**REQUIRED WORK**:
Set the records down again in full, exactly as they are, apart from the images.

**PROVIDED DATA**:
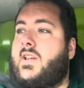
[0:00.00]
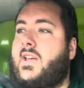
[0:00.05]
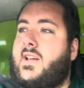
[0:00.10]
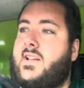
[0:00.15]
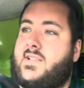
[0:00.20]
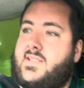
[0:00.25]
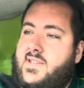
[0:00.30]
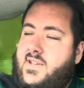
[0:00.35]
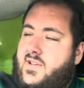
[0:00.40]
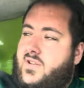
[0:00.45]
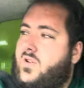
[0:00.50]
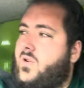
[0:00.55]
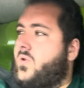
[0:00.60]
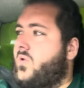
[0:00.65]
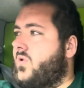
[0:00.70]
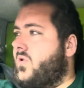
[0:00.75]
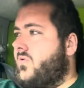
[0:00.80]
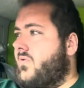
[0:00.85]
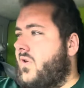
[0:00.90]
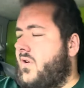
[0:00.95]
into the
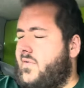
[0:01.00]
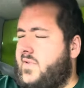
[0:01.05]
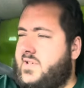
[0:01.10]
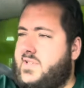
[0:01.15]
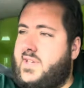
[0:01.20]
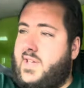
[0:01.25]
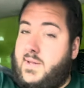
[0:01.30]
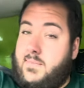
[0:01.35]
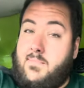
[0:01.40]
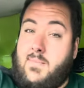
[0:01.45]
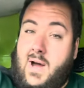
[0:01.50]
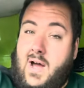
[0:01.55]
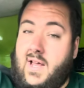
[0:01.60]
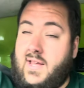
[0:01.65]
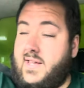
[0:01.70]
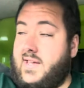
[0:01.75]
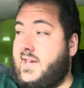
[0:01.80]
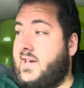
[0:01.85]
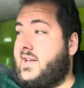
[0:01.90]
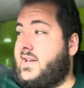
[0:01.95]
core of it, and it
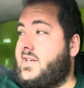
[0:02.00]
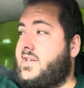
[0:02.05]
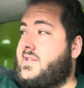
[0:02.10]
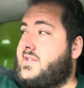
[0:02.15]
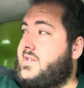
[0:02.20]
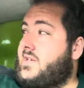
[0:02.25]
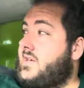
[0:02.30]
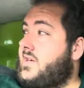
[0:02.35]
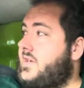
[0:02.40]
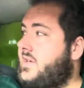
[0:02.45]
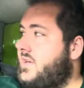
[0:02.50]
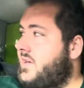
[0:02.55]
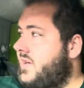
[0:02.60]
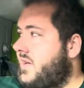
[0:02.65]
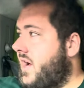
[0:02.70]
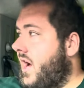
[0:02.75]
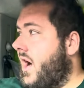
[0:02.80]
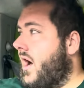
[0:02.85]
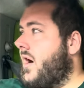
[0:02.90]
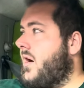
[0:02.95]
might kill it.
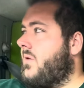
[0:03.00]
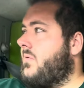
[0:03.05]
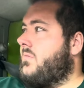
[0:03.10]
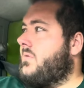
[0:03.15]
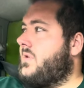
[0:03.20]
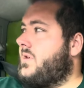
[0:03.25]
Why?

**REPLY TO THE EXERCISE**:
[0:00.00]
[0:00.05]
[0:00.10]
[0:00.15]
[0:00.20]
[0:00.25]
[0:00.30]
[0:00.35]
[0:00.40]
[0:00.45]
[0:00.50]
[0:00.55]
[0:00.60]
[0:00.65]
[0:00.70]
[0:00.75]
[0:00.80]
[0:00.85]
[0:00.90]
[0:00.95]
into the
[0:01.00]
[0:01.05]
[0:01.10]
[0:01.15]
[0:01.20]
[0:01.25]
[0:01.30]
[0:01.35]
[0:01.40]
[0:01.45]
[0:01.50]
[0:01.55]
[0:01.60]
[0:01.65]
[0:01.70]
[0:01.75]
[0:01.80]
[0:01.85]
[0:01.90]
[0:01.95]
core of it, and it
[0:02.00]
[0:02.05]
[0:02.10]
[0:02.15]
[0:02.20]
[0:02.25]
[0:02.30]
[0:02.35]
[0:02.40]
[0:02.45]
[0:02.50]
[0:02.55]
[0:02.60]
[0:02.65]
[0:02.70]
[0:02.75]
[0:02.80]
[0:02.85]
[0:02.90]
[0:02.95]
might kill it.
[0:03.00]
[0:03.05]
[0:03.10]
[0:03.15]
[0:03.20]
[0:03.25]
Why?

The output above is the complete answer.